Bei Kriegsbeginn war die NSV mit rund 15 Millionen Mitgliedern die zweitgrößte NS-Organisation nach der „Deutschen Arbeitsfront“ (DAF). Rund eine Million ehrenamtliche und etwa 30.000 hauptamtliche Funktionäre engagierten sich in der NS-Wohlfahrtsorganisation. Während des Krieges übernahm die NSV die Erstversorgung von Ausgebombten und Obdachlosen und organisierte die Evakuierung nach Luftangriffen. Insbesondere diese Tätigkeiten trugen zur anhaltenden Loyalität der Bevölkerung gegenüber dem NS-Regime bis Kriegsende bei.

Die NSV-Organisation in Bayern baute Alarich Seidler, ein altgedienter Parteigenosse und SA-Sonderbeauftragter bei der Regierung von Oberbayern, von München aus auf. Nach dem erfolgreichen Abschluss des ersten „Winterhilfswerks“ erfolgte die Gründung von fünf bayerischen NSV-Gauwaltungen und die Installation der weiteren NSV-Dienststellen auf Kreis-, Orts-, Zellen- und Blockebene. Das Amt des NSV-Kreisamtsleiters von München übernahm Karl Ortner, seines Zeichens Beamter im städtischen Wohlfahrtsamt. Durch personelle „Verzahnungen“ (Wimmer, S. 141) entstand in München eine enge Kooperation von kommunaler Fürsorge und NSV. Sie wirkte insbesondere unter den Bedingungen des Luftkriegs systemstabilisierend, als Stadtverwaltung und NSV in den einzelnen Stadtteilen gemeinsame Notdienststellen zur Betreuung von Luftkriegsgeschädigten einrichteten und damit die Effizienz der Maßnahmen steigerten. Die einvernehmliche Zusammenarbeit befeuerte allerdings auch die Segregation der Gesellschaft in „wertvolle“ und „minderwertige“ Menschen, wenn etwa Fürsorgeanträge nicht mehr objektiv nach der Hilfsbedürftigkeit, sondern nach ideologischen Gesichtspunkten beschieden wurden.

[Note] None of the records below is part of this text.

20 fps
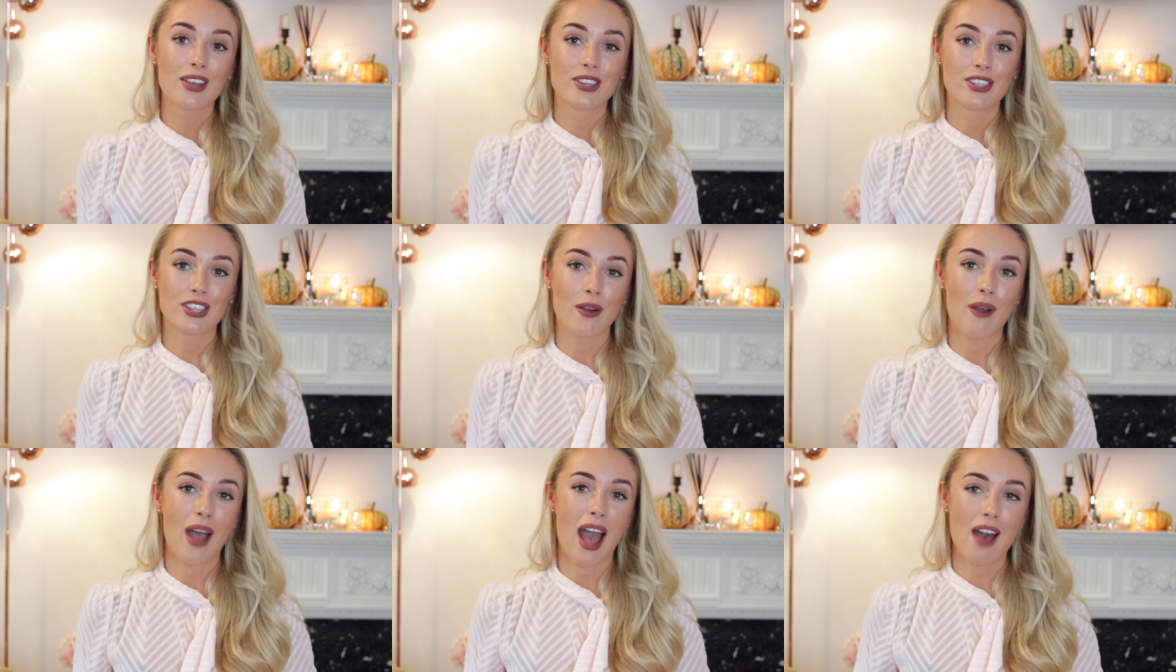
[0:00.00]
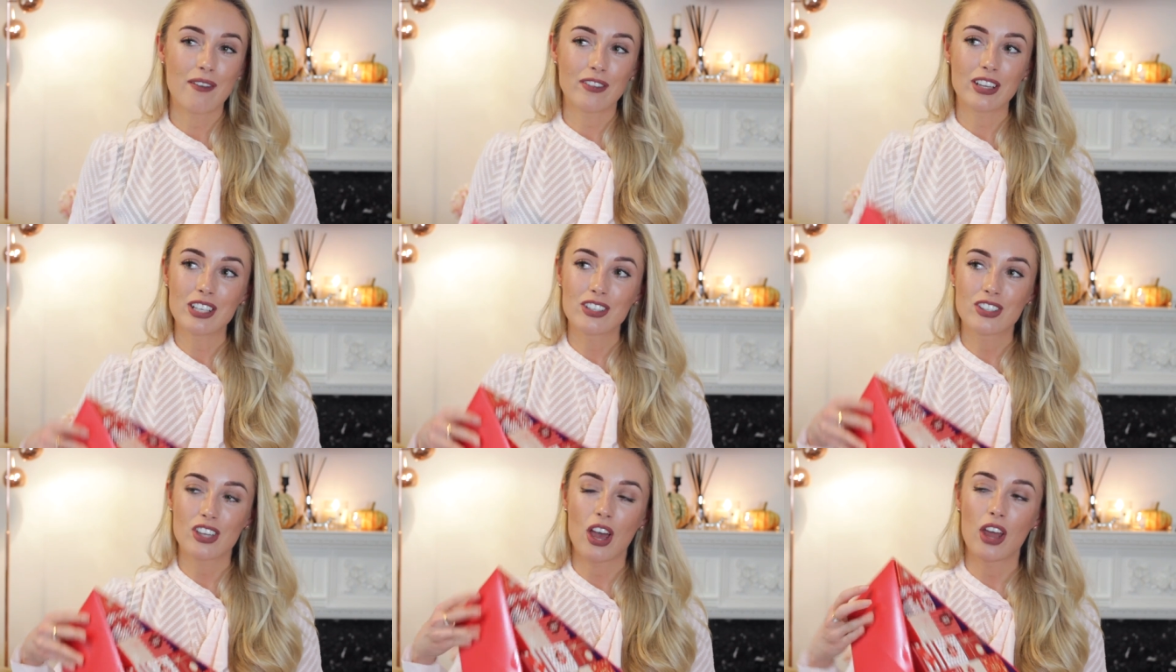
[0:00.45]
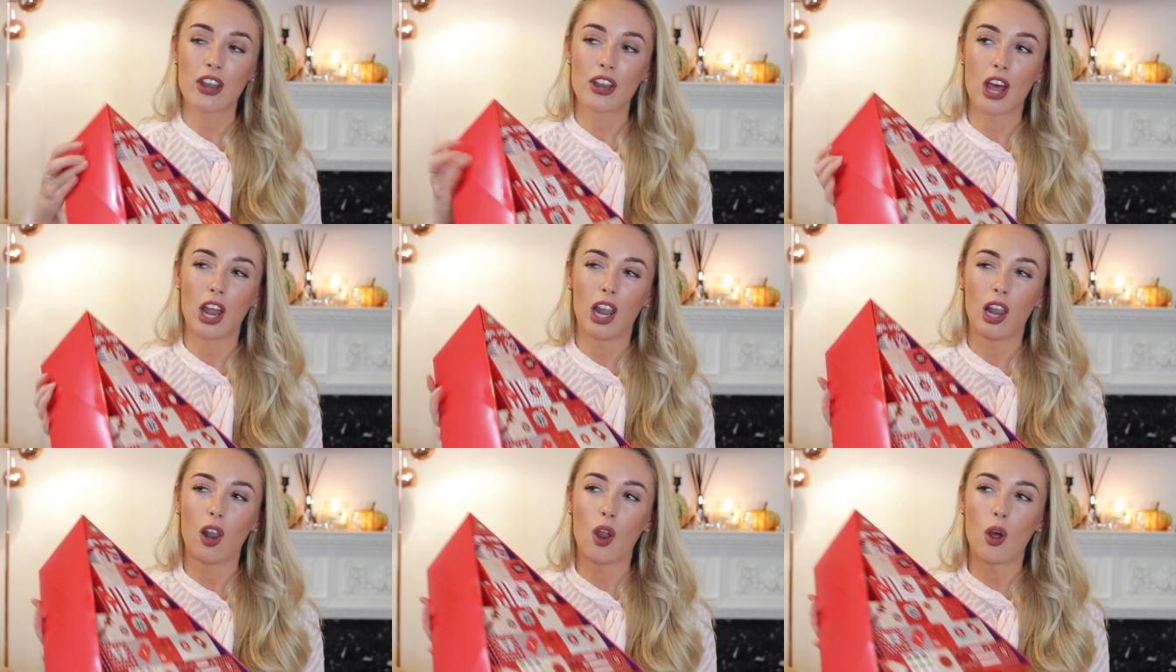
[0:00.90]
So having done
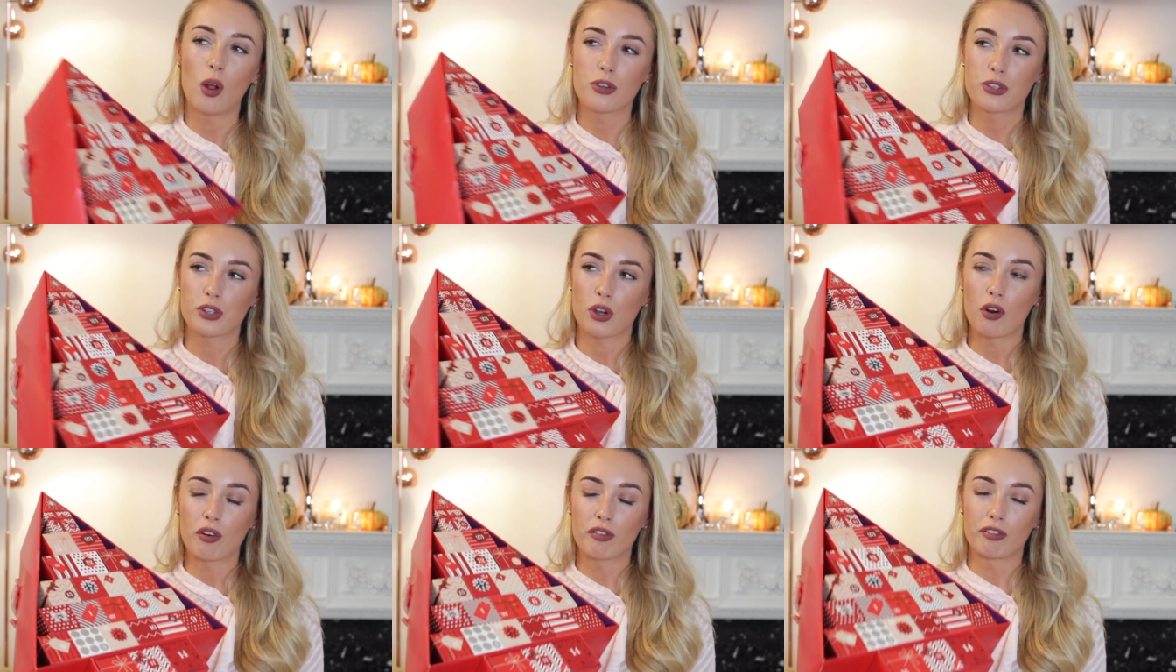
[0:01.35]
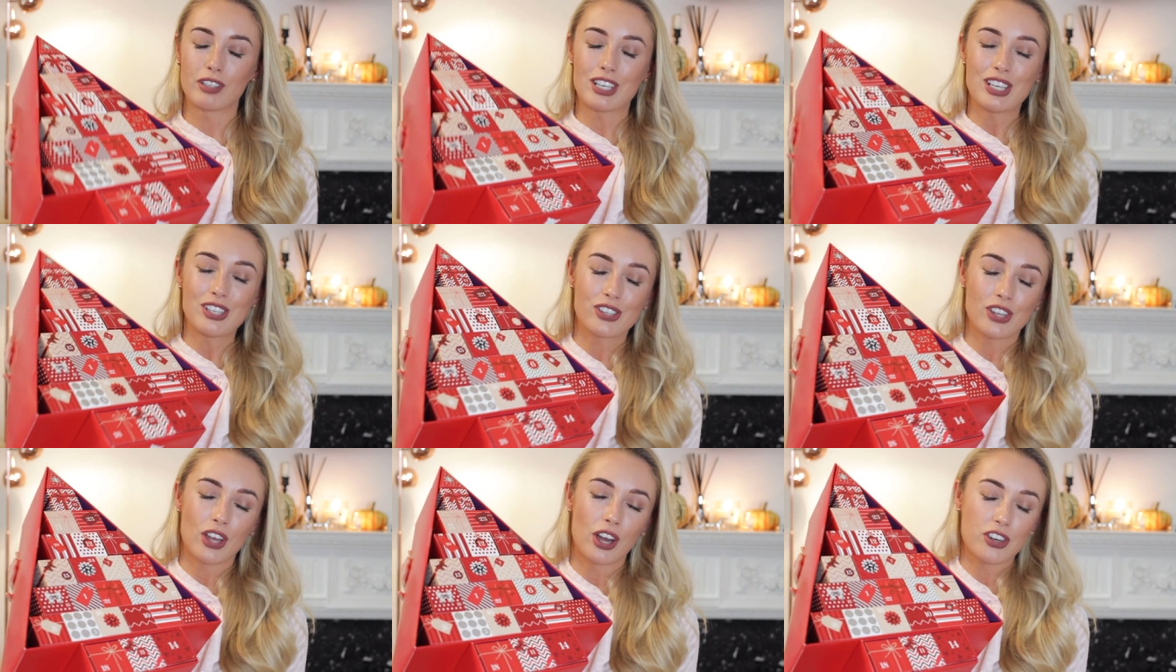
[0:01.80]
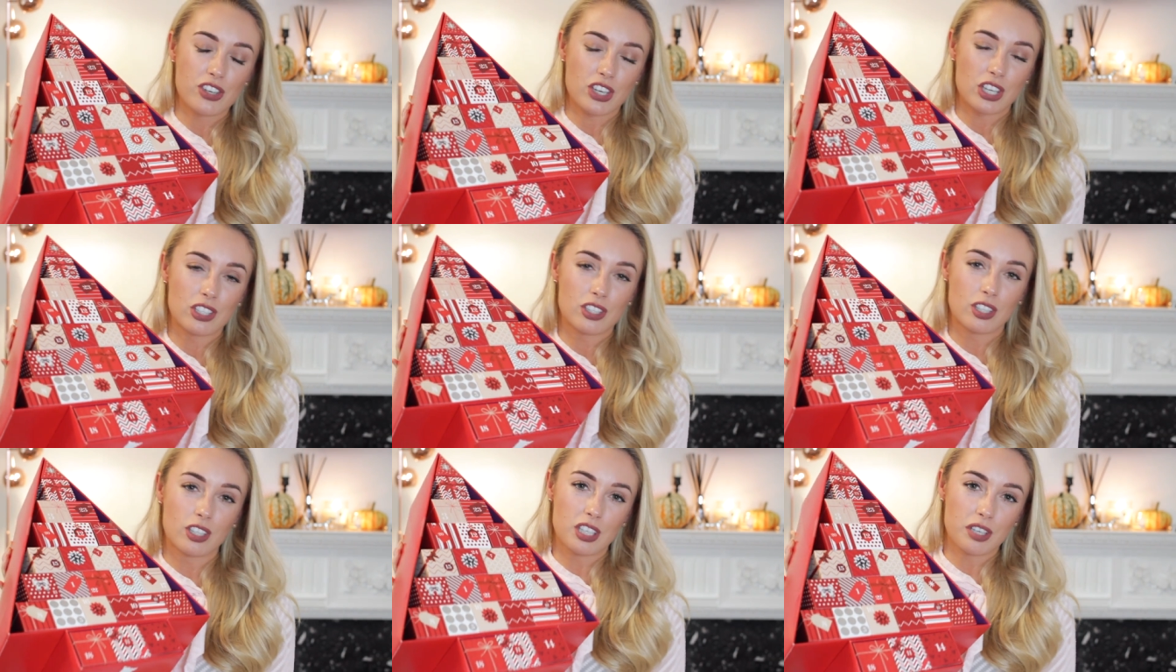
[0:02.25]
a lot of research
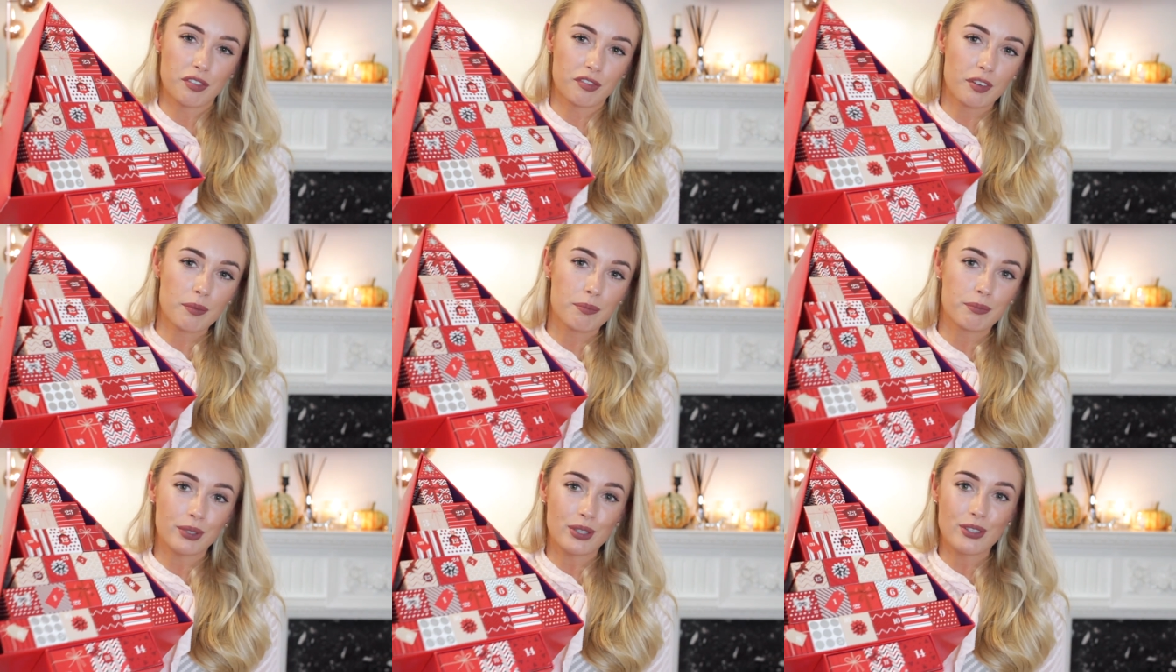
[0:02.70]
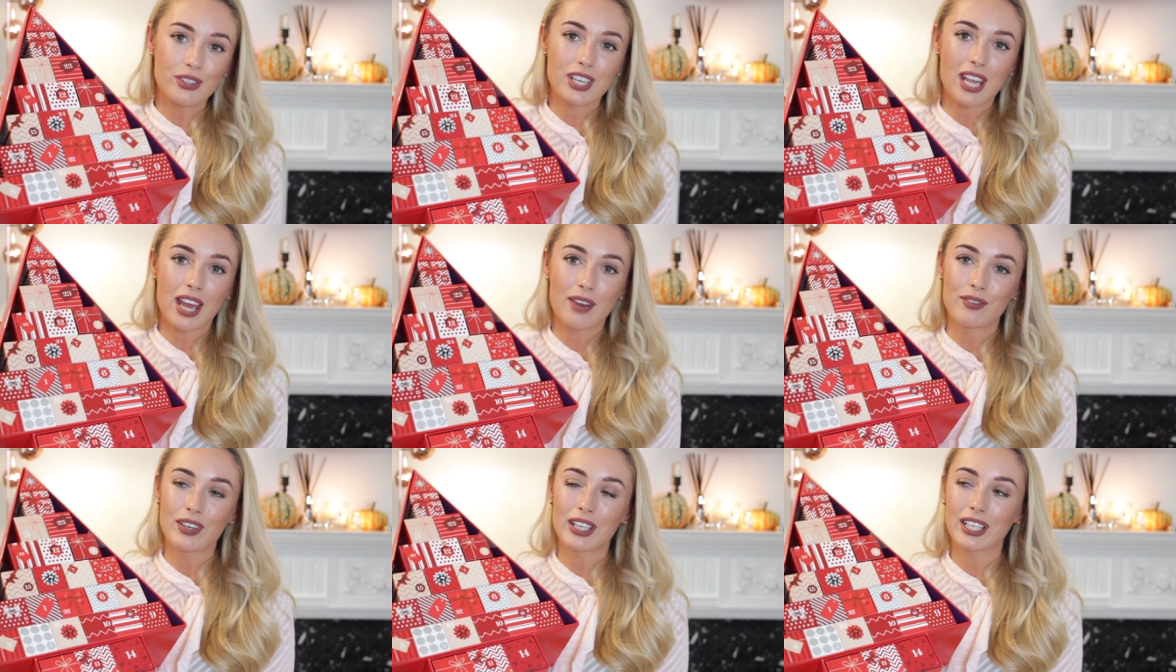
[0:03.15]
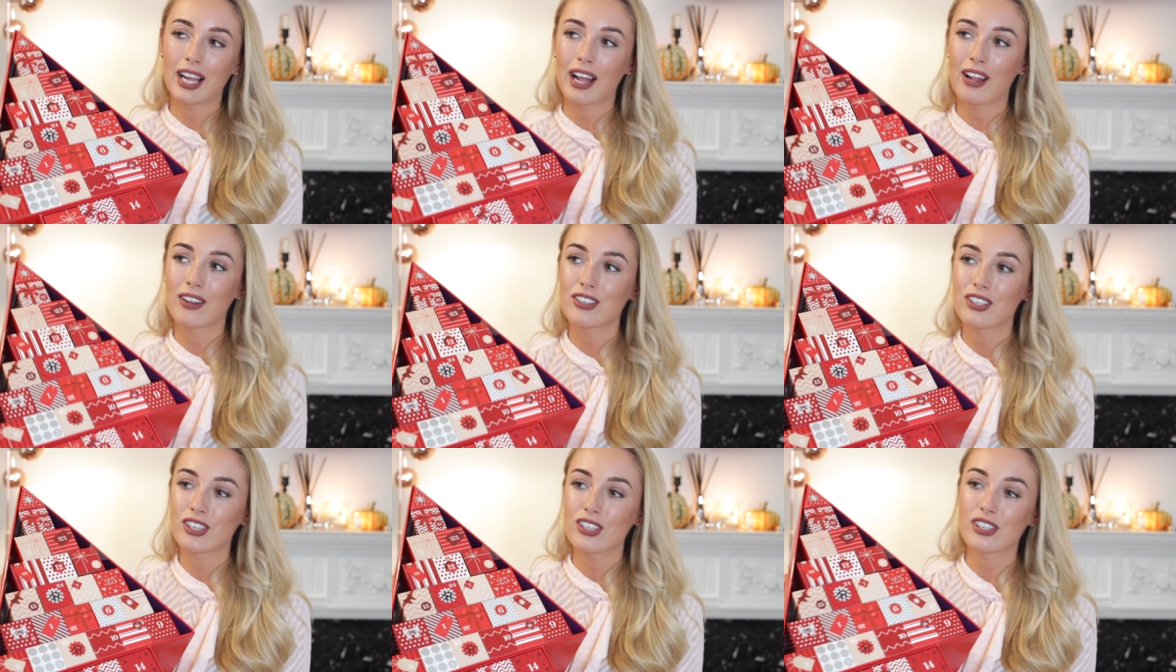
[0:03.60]
into different beauty advent
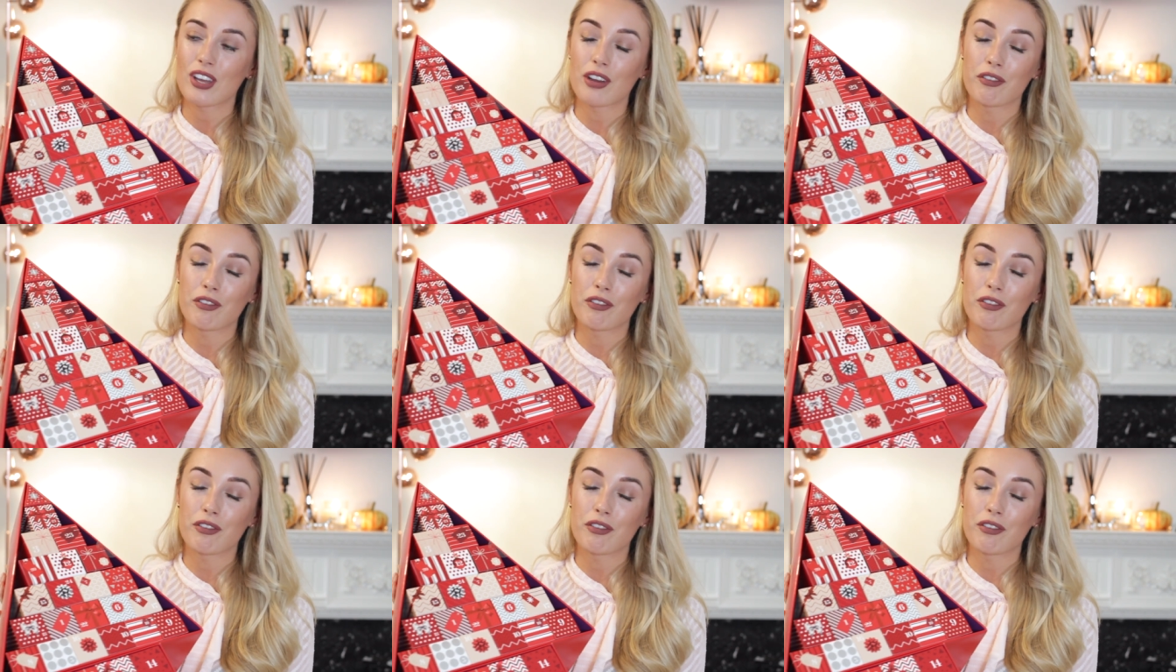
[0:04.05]
calendars,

Mit dem Ende des NS-Regimes endete auch die Geschichte der NSV. Der Münchner NSV-Kreisamtsleiter Karl Ortner wurde im Mai 1945 von den Alliierten verhaftet. In seinem Entnazifizierungsverfahren, in dem er ursprünglich als „Hauptschuldiger“ angeklagt war, erwirkte er seine Einstufung als „Mitläufer“.

Quellen

Klee, Katja: Nationalsozialistische Wohlfahrtspolitik am Beispiel der NSV, in: Rumschöttel, Hermann/Ziegler, Walter (Hg.): Staat und Gaue in der NS-Zeit. Bayern 1933-1945, München 2004, S. 557-620.
Nolzen, Armin: „Sozialismus der Tat“? Die Nationalsozialistische Volkswohlfahrt (NSV) und der alliierte Luftkrieg gegen das Deutsche Reich, in: Süß, Dietmar: Deutschland im Luftkrieg. Geschichte und Erinnerung, München 2007, S. 57-69.
Vorländer, Herwart: Die NSV. Darstellung und Dokumentation einer nationalsozialistischen Organisation, Boppard am Rhein 1988.
Wimmer, Florian: Die völkische Ordnung von Armut. Kommunale Sozialpolitik im nationalsozialistischen München, Göttingen 2014.